13 D. Tahap IV Hasil penelitian adalah tahap akhir dalam penulisan skripsi. Berdasarkan atas data-data yang diperoleh dan analisis data, penulis dapat memberikan simpulan dari hubungan fakta dengan konsep. Korelasi antar keduanya dituangkan pada bagian analisis antara fakta dengan konsep. 1.5 Sitematika Penulisan Suatu syarat makalah dapat dikategorikan sebagai makalah yang baik, yaitu dengan cara penulisan yang tersistematis. Adapun susunan makalah sebagai berikut: o BAB I yang berjudul pendahuluan yang terdiri atas latar belakang permasalahan, perumusan masalah, tujuan dan manfaat penelitian, metode penelitian, dan sistematika penulisan. o BAB II yang berjudul studi kepustakaan yang berisi mengenai teori dan konsep yang didalamnya menyangkut teori koperasi, teori organ koperasi, dan teori tanggung jawab. Konsep yang ada yaitu konsep koperasi, konsep organ koperasi, konsep koperasi sebagai badan hukum dan konsep kegiatan koperasi. o BAB III yang berjudul hasil penilitian yang berisi tentang hasil-hasil dari wawancara kepada narasumber, kajian pustaka dan kajian dokumen yang ada.

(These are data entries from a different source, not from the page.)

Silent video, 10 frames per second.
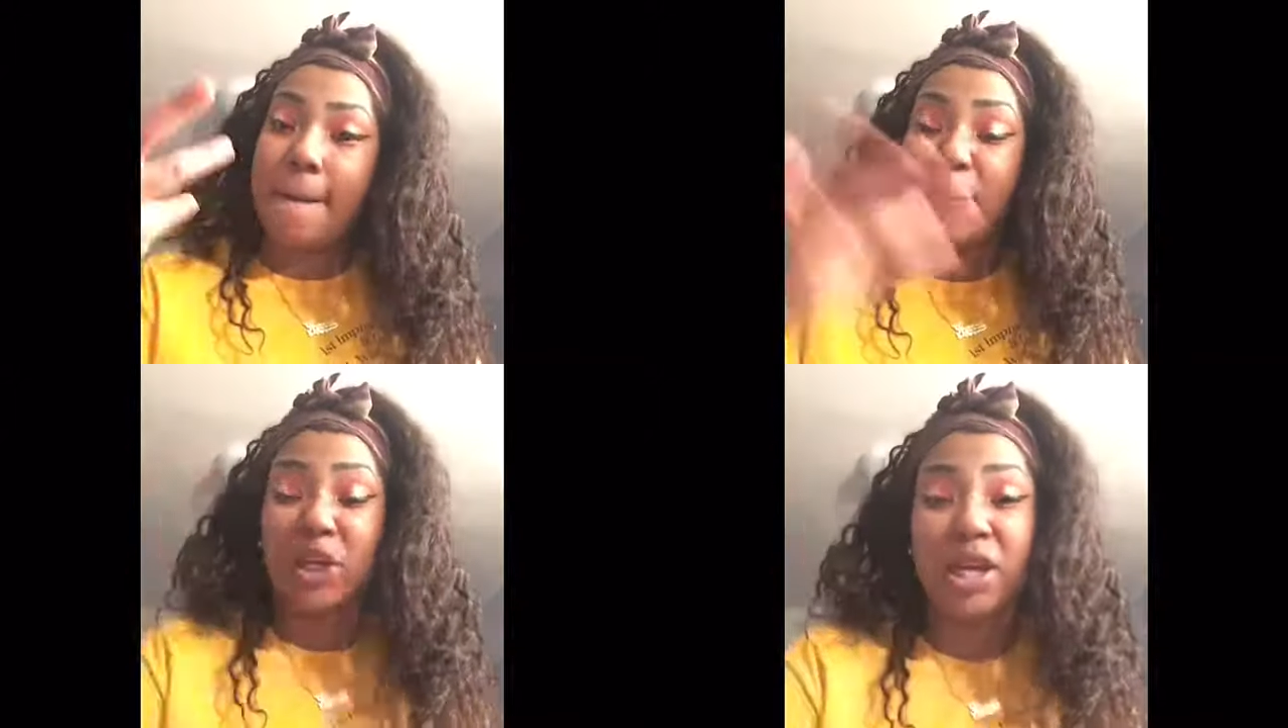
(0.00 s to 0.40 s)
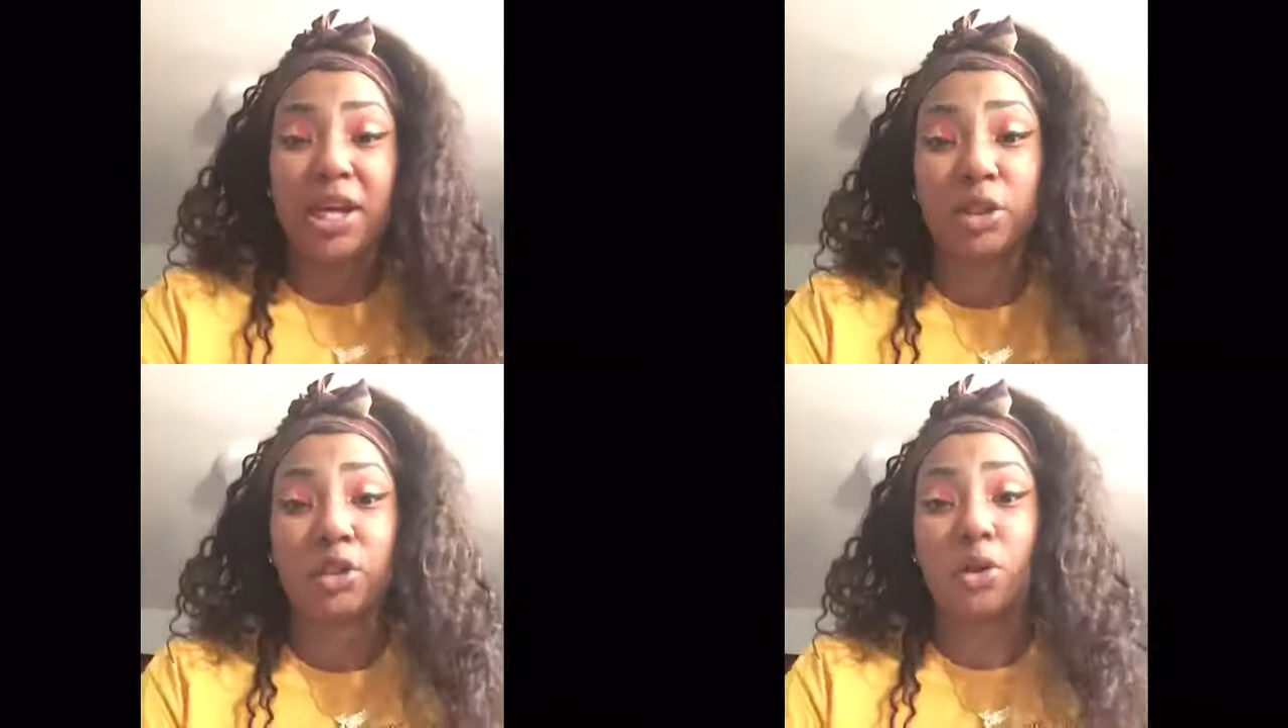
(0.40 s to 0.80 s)
But
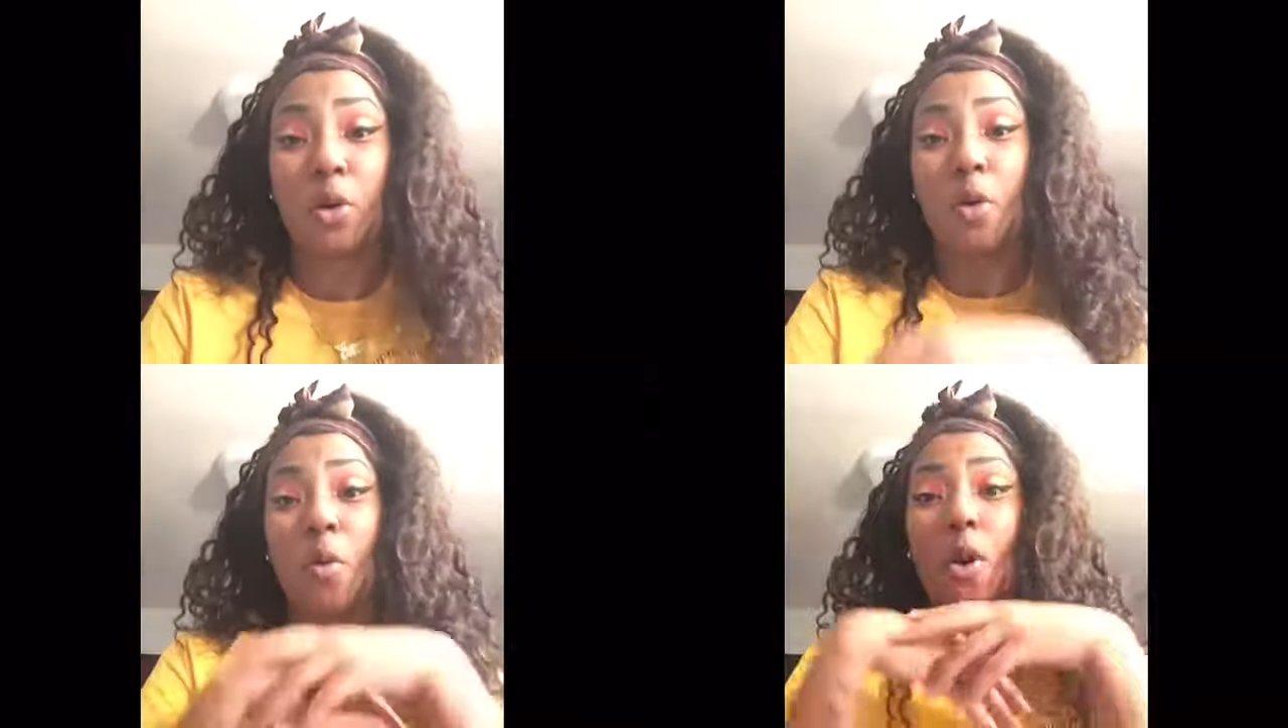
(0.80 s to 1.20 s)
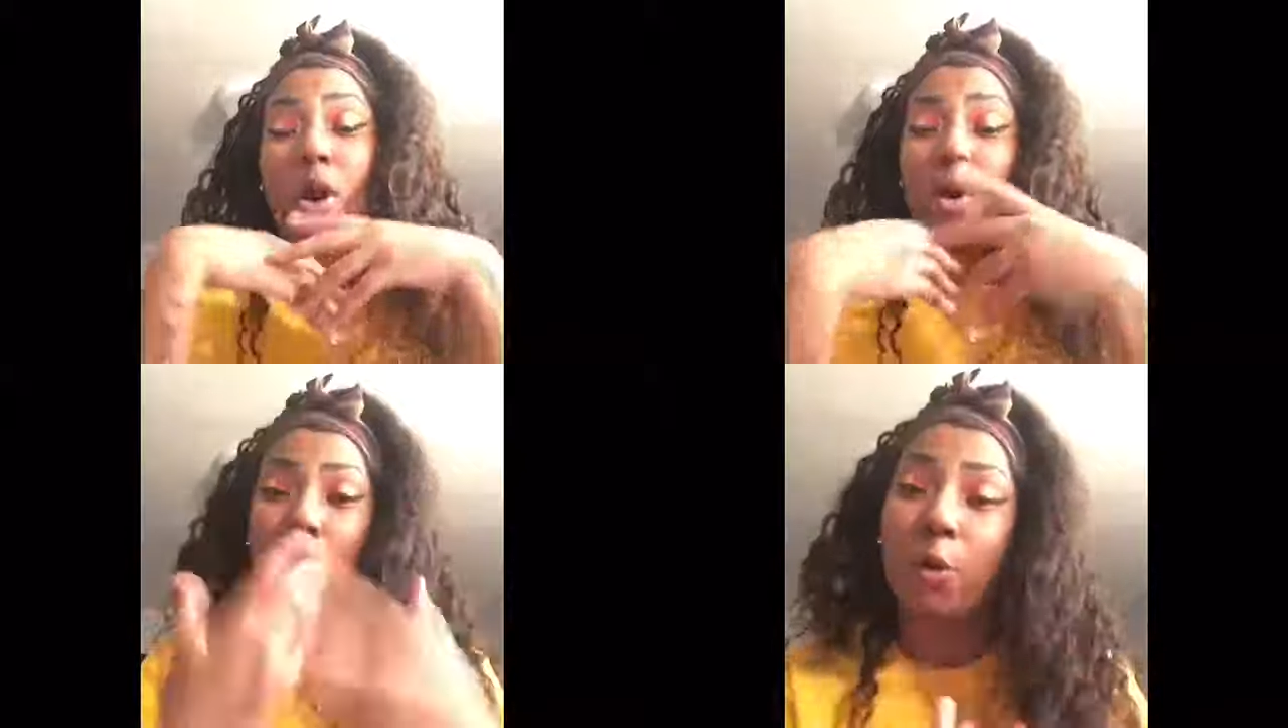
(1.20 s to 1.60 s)
yeah, so
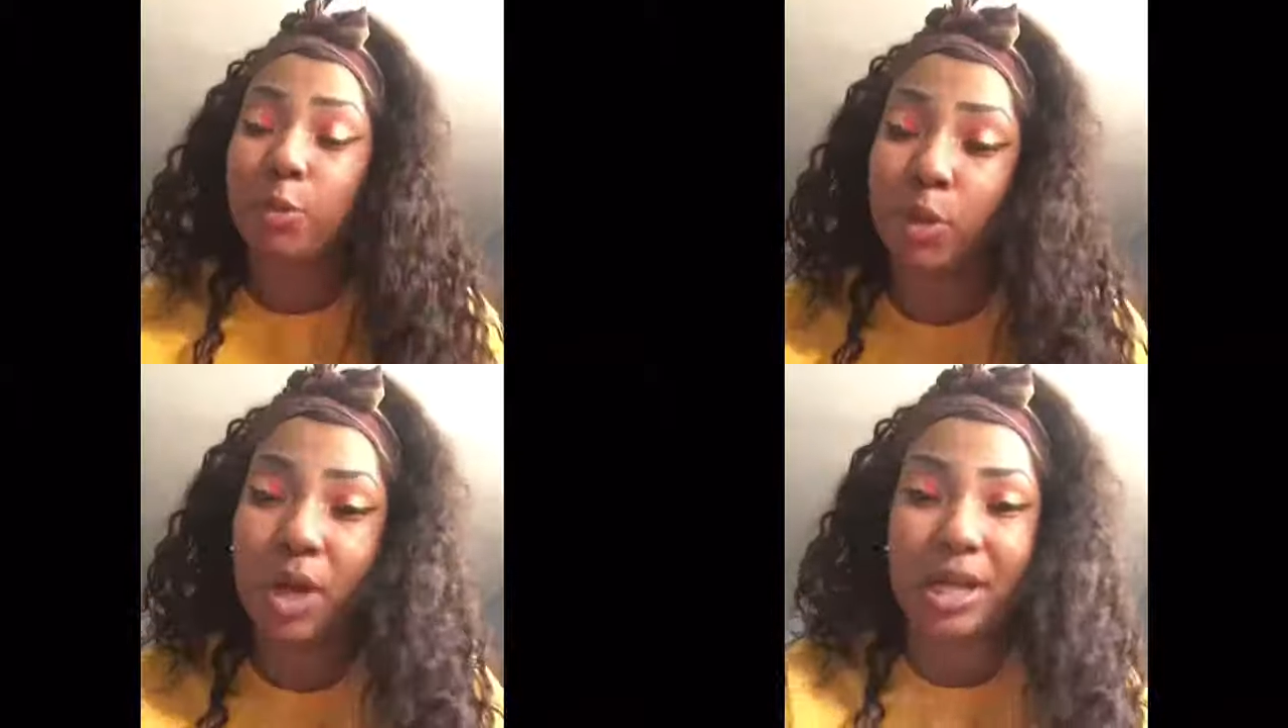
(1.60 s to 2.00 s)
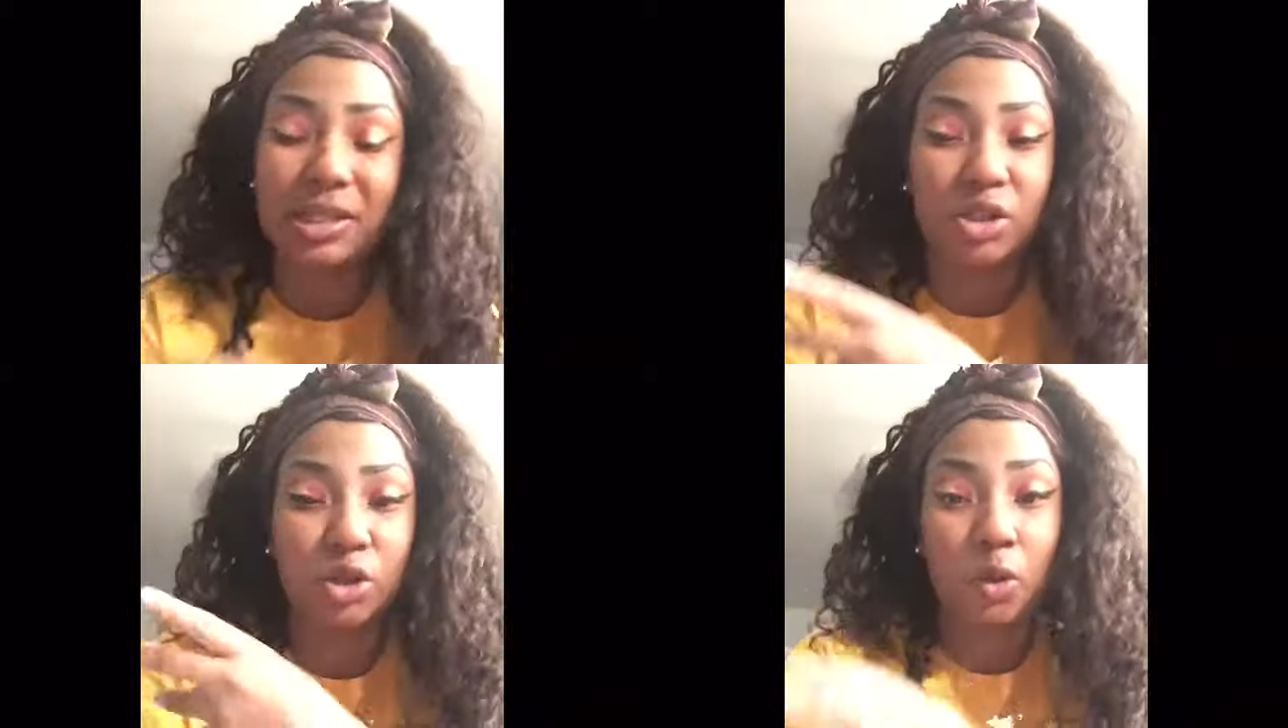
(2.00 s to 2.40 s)
hope you
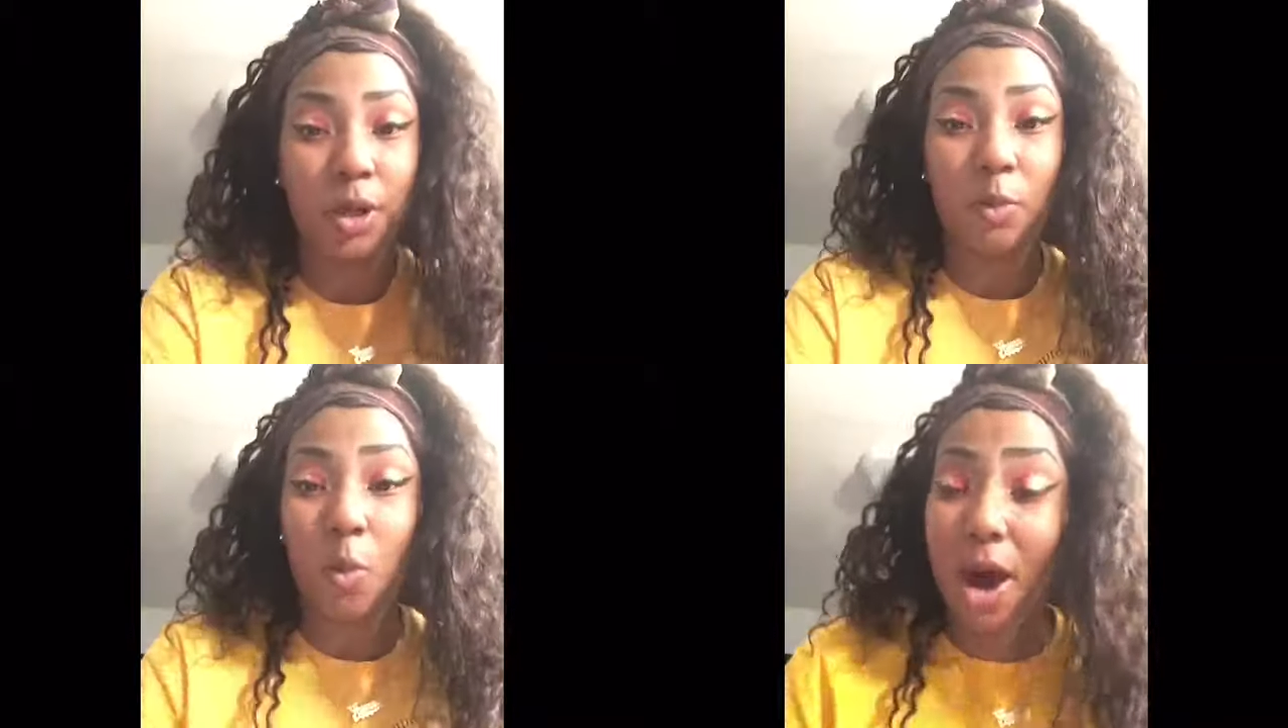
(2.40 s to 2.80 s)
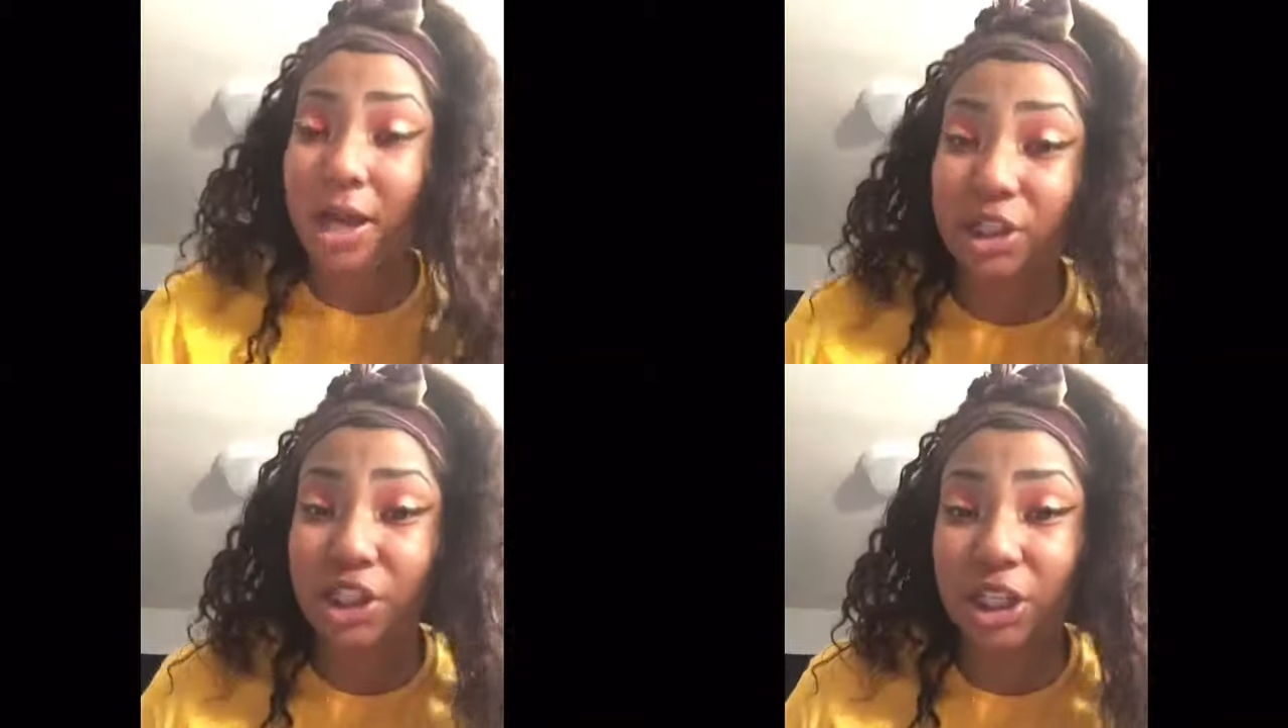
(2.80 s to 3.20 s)
guys enjoyed
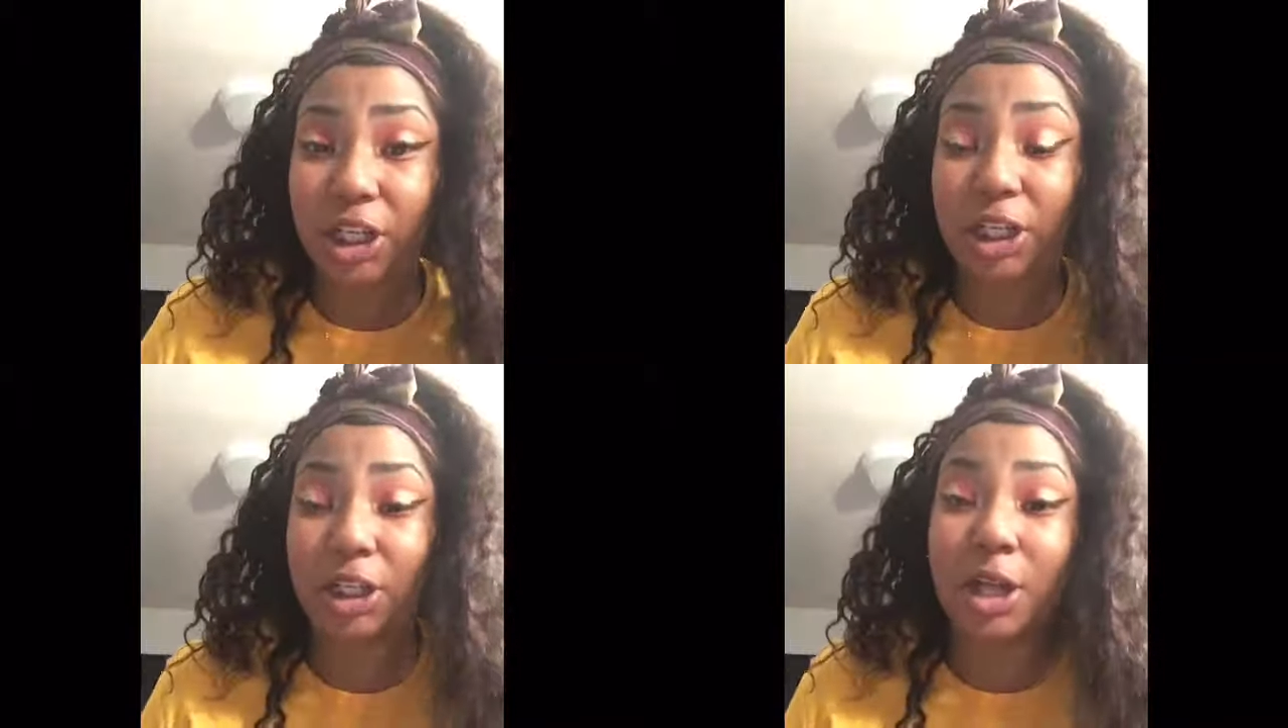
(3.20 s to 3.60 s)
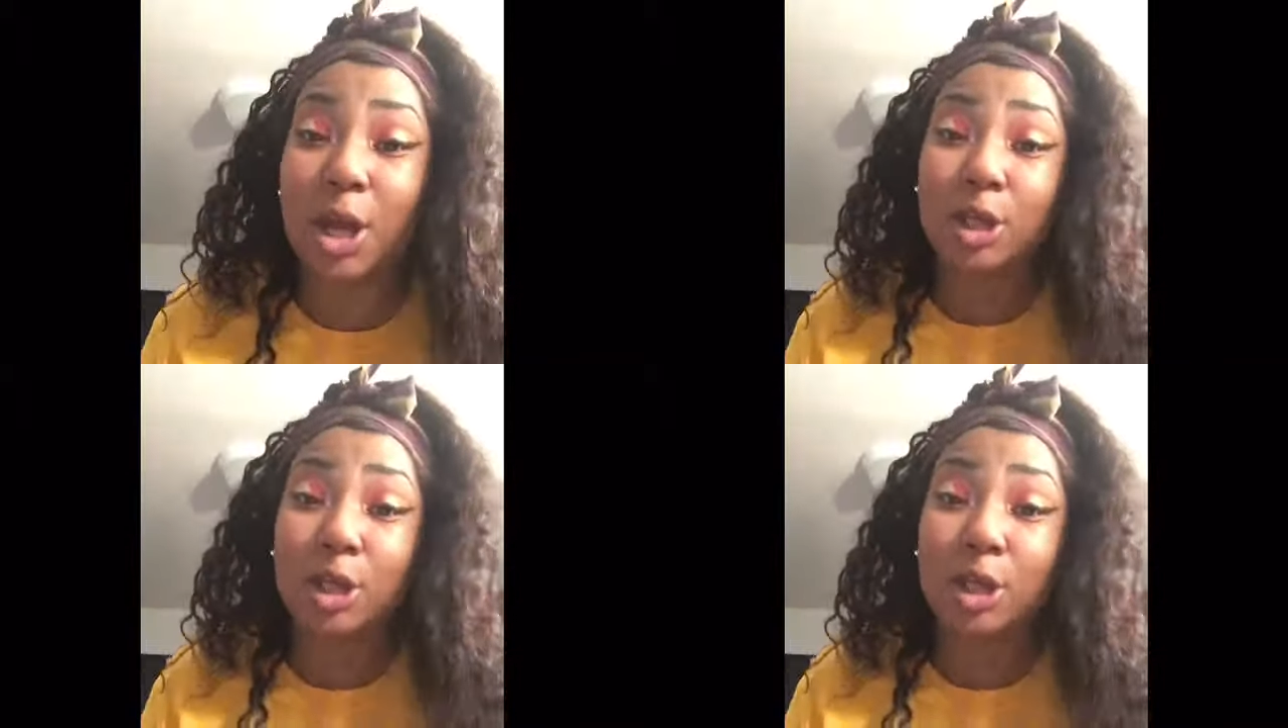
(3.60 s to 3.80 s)
watching.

Hasil-hasil tersebut merupakan proses pengesahan badan hukum,
anggaran dasar dan komparasi dari koperasi, yayasan dan perseroan terbatas (PT). o BAB IV yang berjudul analisis yang berisi berisi tentang kronologis KCKGP, pertanggungjawaban pengurus koperasi menurut UU dan hubungan antar keduanya. Dari hubungan kedua tersebut timbul beberapa temuan hukum. o BAB V yang berjudul penutup yang terdiri dari kesimpulan dan saran dari penulis terhadap pertanggungjawaban pengurus koperasi terhadap kegiatan usaha yang dilakukannya. Kesimpulan ini merupakan uraian terakhir dari penulis berdasarkan pembahasan yang telah ditulis pada bab sebelumnya. Adapun saran hanya sebagai usulan penulis yang sifatnya rekomendasi.